• [What you are asked to do]
Repeat the data in full and exactly. Leave the pictures out.

• [Data under study]
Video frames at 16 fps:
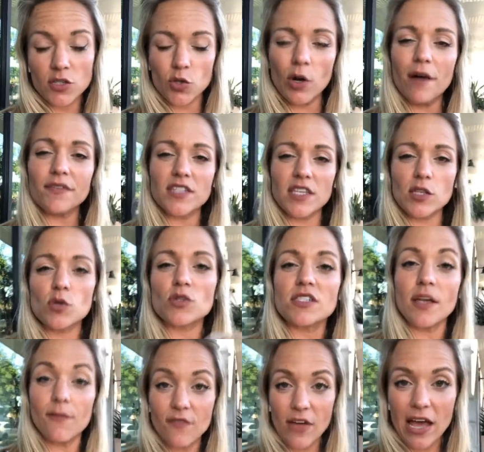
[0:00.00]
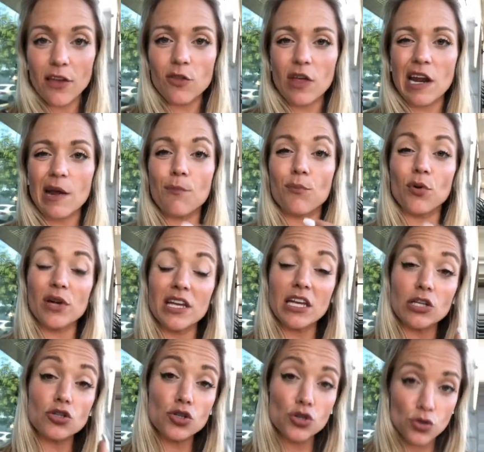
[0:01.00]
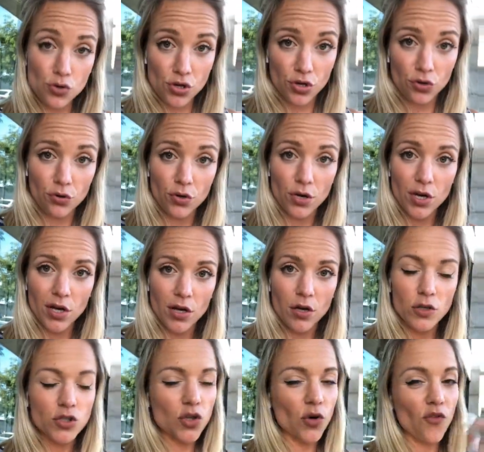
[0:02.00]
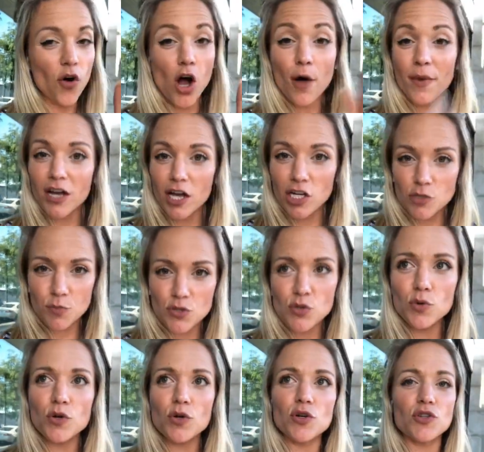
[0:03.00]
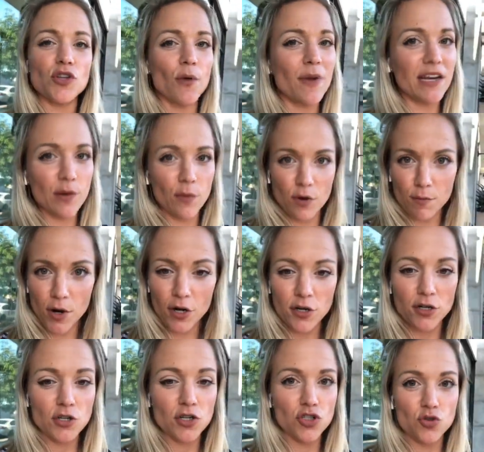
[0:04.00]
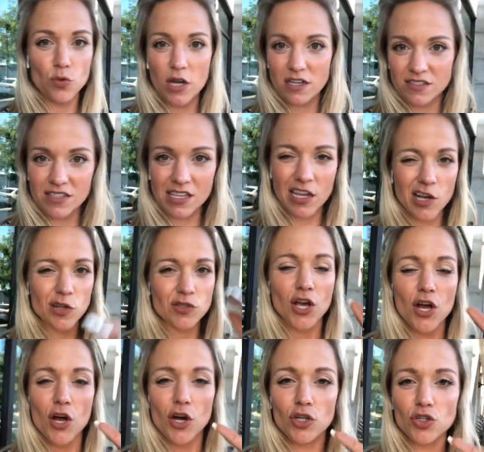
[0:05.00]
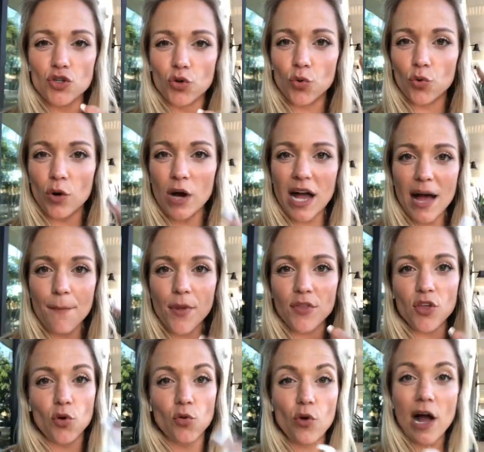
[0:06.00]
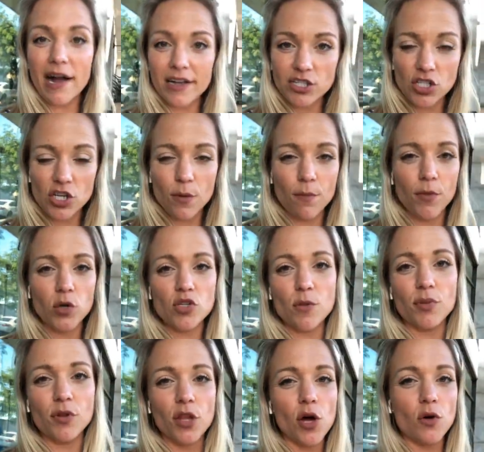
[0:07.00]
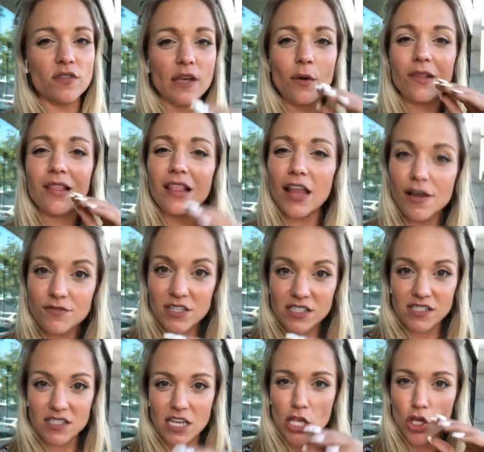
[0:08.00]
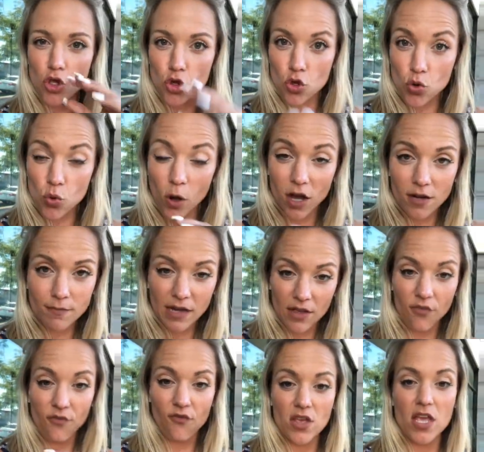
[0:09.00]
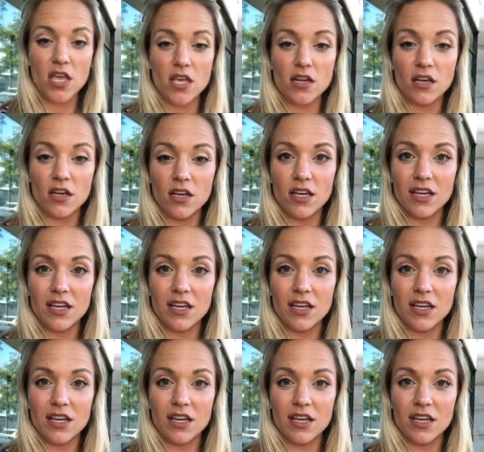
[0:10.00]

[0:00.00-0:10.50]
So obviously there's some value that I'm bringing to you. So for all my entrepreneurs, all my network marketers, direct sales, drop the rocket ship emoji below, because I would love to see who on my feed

• [Task result]
Video frames at 16 fps:
[0:00.00]
[0:01.00]
[0:02.00]
[0:03.00]
[0:04.00]
[0:05.00]
[0:06.00]
[0:07.00]
[0:08.00]
[0:09.00]
[0:10.00]

[0:00.00-0:10.50]
So obviously there's some value that I'm bringing to you. So for all my entrepreneurs, all my network marketers, direct sales, drop the rocket ship emoji below, because I would love to see who on my feed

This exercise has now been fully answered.